In the sun-drenched seaside town of Duxbury, the Cameron household is a whirlwind of creative chaos and unconditional love. Raised by their mothers, Meg and Stacy, the five Cameron siblings—triplets Mickey, Farland, and Pherson, and twins Jill and Rusty—share a bond that defines their world. At the center of their circle is Ike Riley, a gifted artist and musician who find solace in their home and their dreams of building a sanctuary in Provincetown. But as the kids plan for a future of baseball diamonds and backyard retreats, a chilling reality remains hidden just a few miles away in a Kingston mobile home park. Behind the doors of Ike’s house, his stepfather Stanley rules with a volatile hand, leaving Ike and his mother Kristy to navigate a landscape of fear and silence. Only Pherson, battling his own identity crisis, begins to see the cracks in Ike’s resilient facade. As the vibrant colors of autumn fade into a cold December, the sanctuary the children have built is threatened by a darkness they never saw coming. 'Our Life with Ike' is a poignant, devastating exploration of the power of chosen family and the tragic consequences when a community’s love isn't enough to stop the cycle of domestic violence. It is a story of the light we find in each other, and the embers that remain when that light is extinguished.

  • Young Adult
  • Domestic Violence
  • LGBTQIA+
  • YA Contemporary
  • Creativity

Two Sides of the Tide

The Cameron house in Duxbury always smelled like a mix of pine cleaner, old baseball gloves, and whatever Stacy was throwing together for dinner. It was a loud house, the kind where you had to raise your voice just to ask for the salt, but it was the good kind of loud. On this particular afternoon, the kitchen was a sea of shifting bodies and scattered gear. My brothers, Pherson and Farlan, were having a heated debate over whose turn it was to oil the catcher’s mitt, while the smell of garlic bread began to waft from the oven. It was chaotic, but it was our chaos, and usually, I loved every minute of it.
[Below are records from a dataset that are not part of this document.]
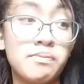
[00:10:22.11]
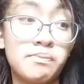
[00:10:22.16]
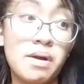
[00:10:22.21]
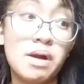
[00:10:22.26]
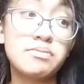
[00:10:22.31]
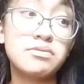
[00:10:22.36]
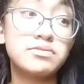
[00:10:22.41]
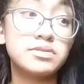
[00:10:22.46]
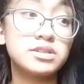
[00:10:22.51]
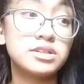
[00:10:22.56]

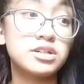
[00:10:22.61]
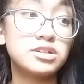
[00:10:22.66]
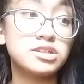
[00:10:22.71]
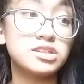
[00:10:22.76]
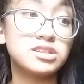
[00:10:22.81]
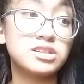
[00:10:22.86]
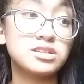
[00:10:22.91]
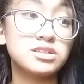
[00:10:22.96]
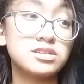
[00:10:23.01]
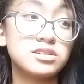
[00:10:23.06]
probably are
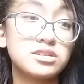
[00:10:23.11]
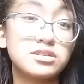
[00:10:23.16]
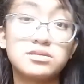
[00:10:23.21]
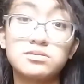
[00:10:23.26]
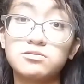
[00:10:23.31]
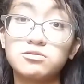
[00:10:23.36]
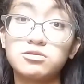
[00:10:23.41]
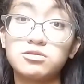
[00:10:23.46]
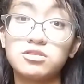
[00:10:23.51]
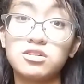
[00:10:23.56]
the things that
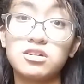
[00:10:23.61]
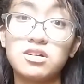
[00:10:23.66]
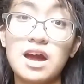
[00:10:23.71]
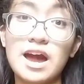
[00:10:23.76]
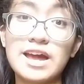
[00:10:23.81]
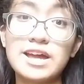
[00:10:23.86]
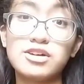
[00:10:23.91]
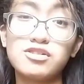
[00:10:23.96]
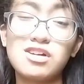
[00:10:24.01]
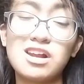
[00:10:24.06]

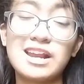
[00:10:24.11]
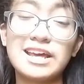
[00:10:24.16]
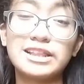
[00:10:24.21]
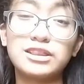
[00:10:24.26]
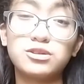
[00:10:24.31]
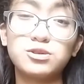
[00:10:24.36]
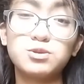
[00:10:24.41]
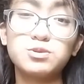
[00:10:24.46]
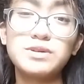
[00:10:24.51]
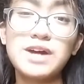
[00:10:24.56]
I
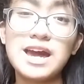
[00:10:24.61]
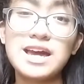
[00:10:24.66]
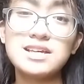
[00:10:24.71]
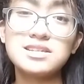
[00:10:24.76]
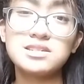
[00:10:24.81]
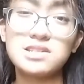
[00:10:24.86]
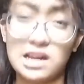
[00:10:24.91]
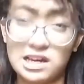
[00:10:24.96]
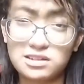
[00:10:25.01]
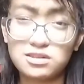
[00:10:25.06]
relate to you
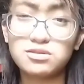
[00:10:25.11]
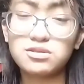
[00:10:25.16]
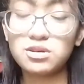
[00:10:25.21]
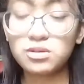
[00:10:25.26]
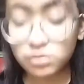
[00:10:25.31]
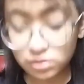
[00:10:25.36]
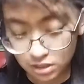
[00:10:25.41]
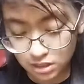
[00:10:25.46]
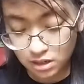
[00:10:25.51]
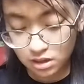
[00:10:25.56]
guys. I don't
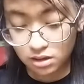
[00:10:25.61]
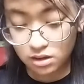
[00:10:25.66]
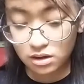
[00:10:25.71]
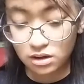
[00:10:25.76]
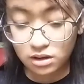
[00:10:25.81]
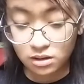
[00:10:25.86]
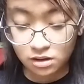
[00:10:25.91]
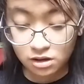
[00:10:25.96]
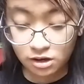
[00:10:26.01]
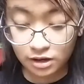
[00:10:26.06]
know.
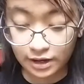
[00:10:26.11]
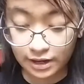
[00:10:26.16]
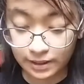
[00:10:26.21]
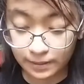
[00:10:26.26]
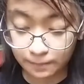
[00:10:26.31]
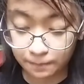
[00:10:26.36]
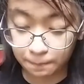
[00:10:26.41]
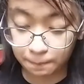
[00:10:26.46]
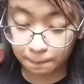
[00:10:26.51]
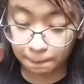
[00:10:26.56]

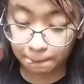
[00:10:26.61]
Okay.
“I’m telling you, Farlan, you left it in the dugout last Tuesday,” Pherson said, his voice dropping into that stubborn tone he gets when he thinks he’s right. He was leaning against the counter, his dark hair a mess from practice. Farlan just rolled his eyes and kept digging through a duffel bag that looked like it hadn’t been cleaned since the spring season started. They were like two halves of the same coin, always moving in the same direction even when they were bickering.
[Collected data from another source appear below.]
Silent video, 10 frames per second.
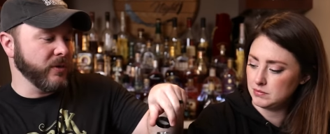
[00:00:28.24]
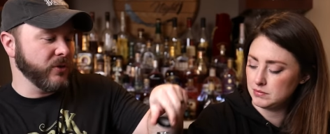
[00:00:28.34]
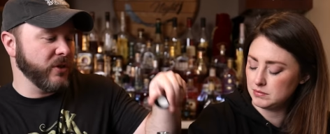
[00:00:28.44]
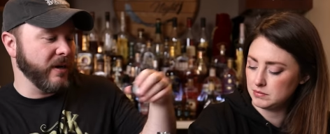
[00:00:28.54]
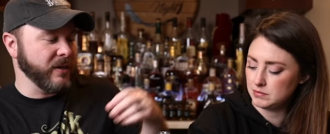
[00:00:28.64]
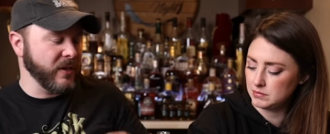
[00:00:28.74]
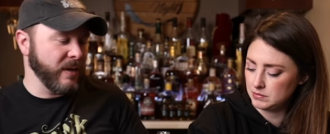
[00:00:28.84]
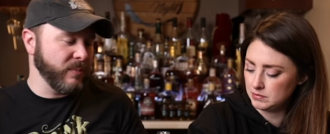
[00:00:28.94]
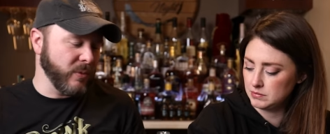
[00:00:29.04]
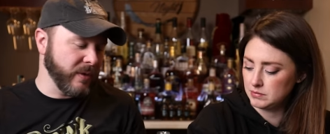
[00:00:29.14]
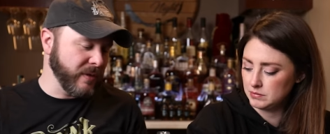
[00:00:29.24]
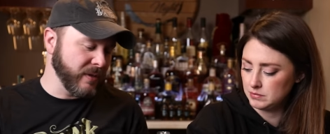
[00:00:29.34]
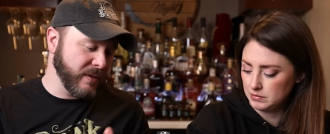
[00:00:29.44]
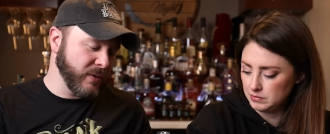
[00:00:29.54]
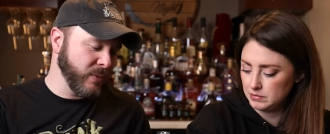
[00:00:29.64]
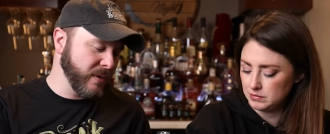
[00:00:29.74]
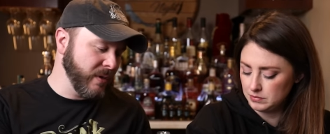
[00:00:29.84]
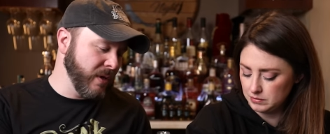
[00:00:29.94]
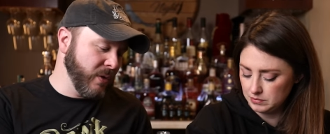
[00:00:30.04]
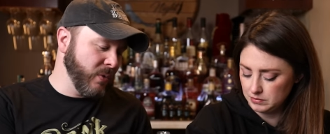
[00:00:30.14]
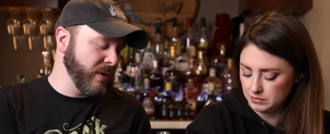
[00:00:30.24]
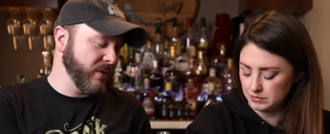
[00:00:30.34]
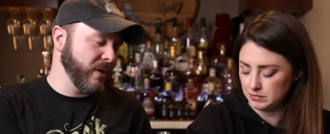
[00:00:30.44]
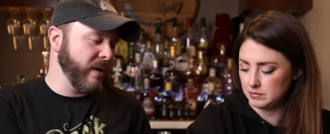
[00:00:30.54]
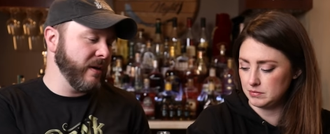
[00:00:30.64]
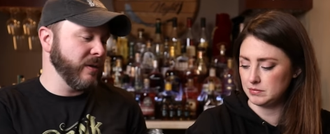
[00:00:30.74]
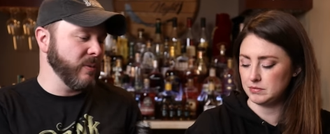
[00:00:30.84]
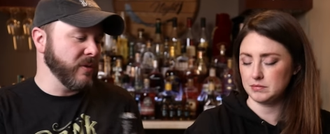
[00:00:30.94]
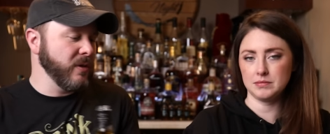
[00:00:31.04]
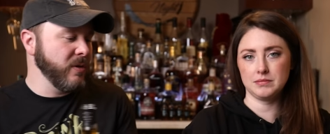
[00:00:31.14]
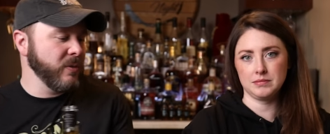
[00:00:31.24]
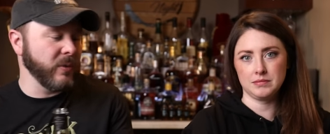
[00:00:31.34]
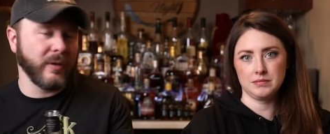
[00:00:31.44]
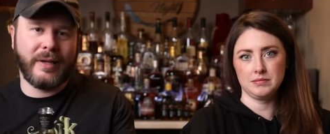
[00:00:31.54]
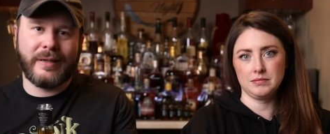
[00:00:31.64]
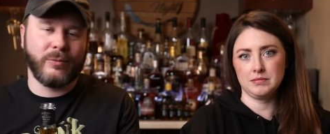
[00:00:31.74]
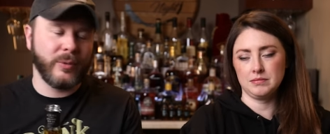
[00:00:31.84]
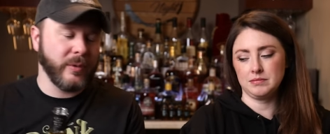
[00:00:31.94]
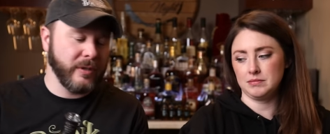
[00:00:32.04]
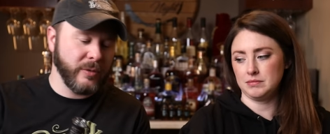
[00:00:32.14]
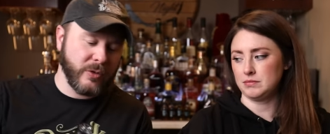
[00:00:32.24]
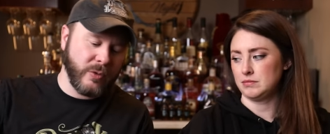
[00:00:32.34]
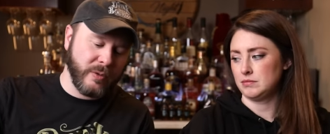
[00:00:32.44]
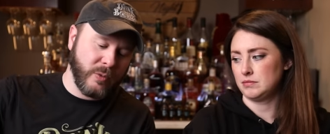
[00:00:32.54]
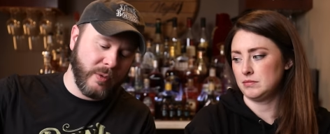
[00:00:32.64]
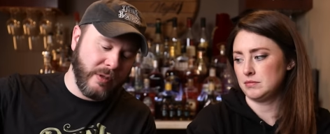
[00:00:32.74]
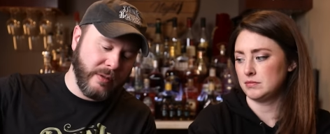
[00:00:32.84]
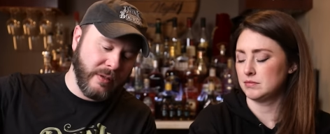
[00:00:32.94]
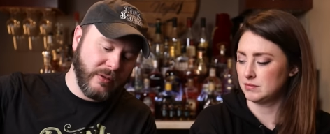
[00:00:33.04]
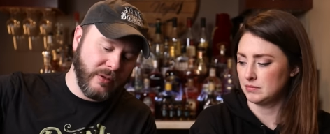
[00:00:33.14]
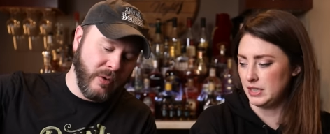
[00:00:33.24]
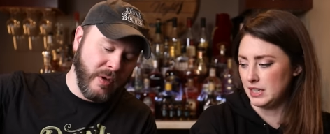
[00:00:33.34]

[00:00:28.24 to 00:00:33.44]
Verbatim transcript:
Speaker 1: will share a sample with us. This one, we just saw it and it was new, and we're like, we want to do a Short and Sweet on this, so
I was sitting at the kitchen table trying to stay out of the crossfire. Beside me, Jill and Rusty were hunched over a large sheet of paper. Jill, or Eliza as we sometimes called her when she was being particularly fancy, had her strawberry blonde hair tied back in a neat ponytail. She was pointing at a set of lines she’d drawn with a ruler. She was really into architectural sketches lately, and even though she was only fourteen, Mom said she had a better eye for space than most adults. Rusty was nodding along, his curly hair falling into his blue eyes as he listened. He didn’t care much for the technical stuff, but he loved the idea of what they were building.

“If we put the fireplace here,” Jill whispered, her finger tracing a square on the blueprint, “we can have the seating wrap around the entire corner. It’ll be perfect for when we’re all at the Provincetown house.”
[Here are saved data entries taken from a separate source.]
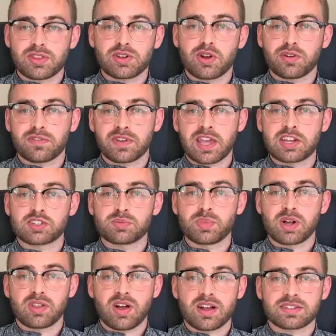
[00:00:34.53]
the notification
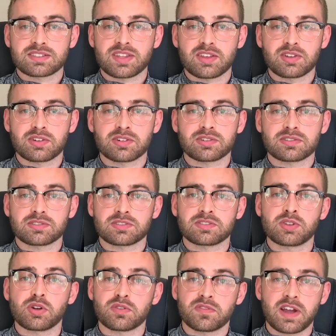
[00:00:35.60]
bell on so that you're
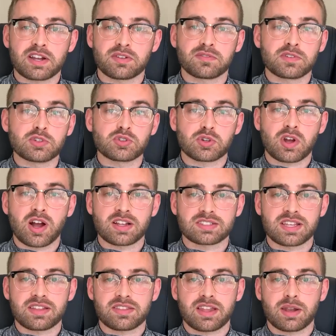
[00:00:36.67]
notified of future
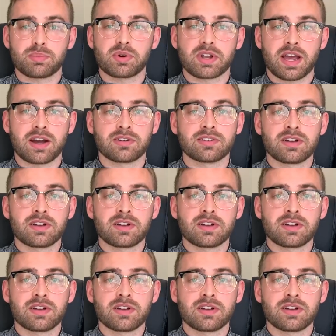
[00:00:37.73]
content that I put out,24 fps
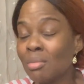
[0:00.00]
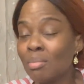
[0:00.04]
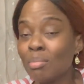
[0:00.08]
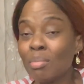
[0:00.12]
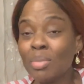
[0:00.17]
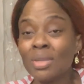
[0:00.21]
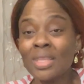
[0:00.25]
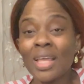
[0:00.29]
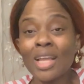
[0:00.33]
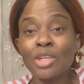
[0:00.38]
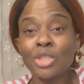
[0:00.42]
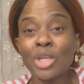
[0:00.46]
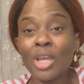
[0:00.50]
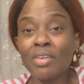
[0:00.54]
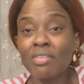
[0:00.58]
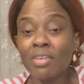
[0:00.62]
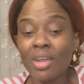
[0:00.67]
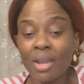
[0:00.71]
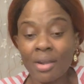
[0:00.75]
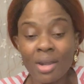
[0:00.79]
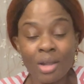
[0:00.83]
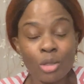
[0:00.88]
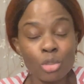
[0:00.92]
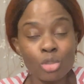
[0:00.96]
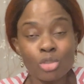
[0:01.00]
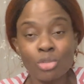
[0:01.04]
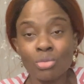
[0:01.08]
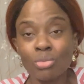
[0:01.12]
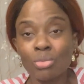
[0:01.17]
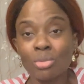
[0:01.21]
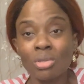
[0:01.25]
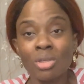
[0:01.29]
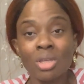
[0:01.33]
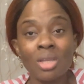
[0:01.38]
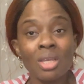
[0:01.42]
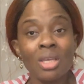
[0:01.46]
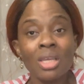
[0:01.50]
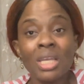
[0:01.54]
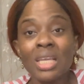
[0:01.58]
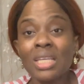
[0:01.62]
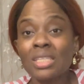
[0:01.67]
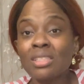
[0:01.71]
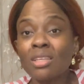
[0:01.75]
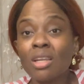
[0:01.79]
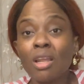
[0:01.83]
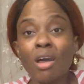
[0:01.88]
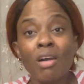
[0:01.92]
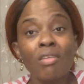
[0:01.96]
But that driving around too,
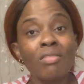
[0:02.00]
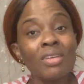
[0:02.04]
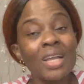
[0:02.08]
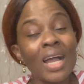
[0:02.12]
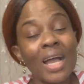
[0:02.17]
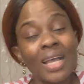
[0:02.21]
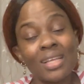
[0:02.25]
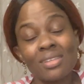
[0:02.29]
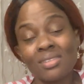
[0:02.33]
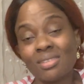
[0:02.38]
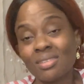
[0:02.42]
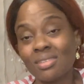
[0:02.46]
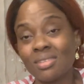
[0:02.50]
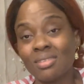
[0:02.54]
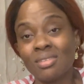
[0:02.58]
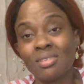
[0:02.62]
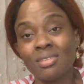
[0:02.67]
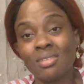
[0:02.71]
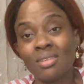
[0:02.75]
it's a lot of gas.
“As long as there’s a spot for the cooler,” Rusty added with a grin. He looked over at me and winked. Rusty and I have always been tight that way. We don't need a lot of words to know what the other is thinking. He knew I was just waiting for the noise to die down so I could actually hear myself think.

Across the room, tucked into the alcove where the upright piano sat, was Ike Riley. Ike wasn't a Cameron by blood, but he might as well have been. He’d been around since we were all in diapers, and our parents, Meg and Stacy, treated him like a sixth child. While the rest of us were shouting about baseball and floor plans, Ike was lost in the music. He was playing a piece that sounded heavy and complicated, something that felt way too old for a kid our age. His fingers moved over the keys with a kind of desperate grace, like he was trying to catch something before it flew away. When Ike played, the rest of the room seemed to fade into the background. Even my moms, who were busy at the stove, stopped for a second just to listen.

“That’s beautiful, Ike,” Ma said, leaning over to stir a pot of pasta. She looked at him with that soft expression she only gets when she’s really proud of us. Mom was right there next to her, nodding in agreement. They were a great team, always managing to keep the five of us—plus Ike—fed and relatively sane. They created a space where we could be whoever we wanted to be, whether that was a lesbian baseball player like me or an artist like Ike.

But as the sun started to dip below the horizon, the mood in the room shifted. Ike’s playing slowed down, the notes becoming shorter and more hesitant. He glanced at the clock on the wall and I saw his shoulders tense up. It was the same thing every evening. The closer it got to dinner time, the more Ike seemed to shrink into himself. He closed the fallboard of the piano softly, the wood clicking into place like a final period at the end of a sentence.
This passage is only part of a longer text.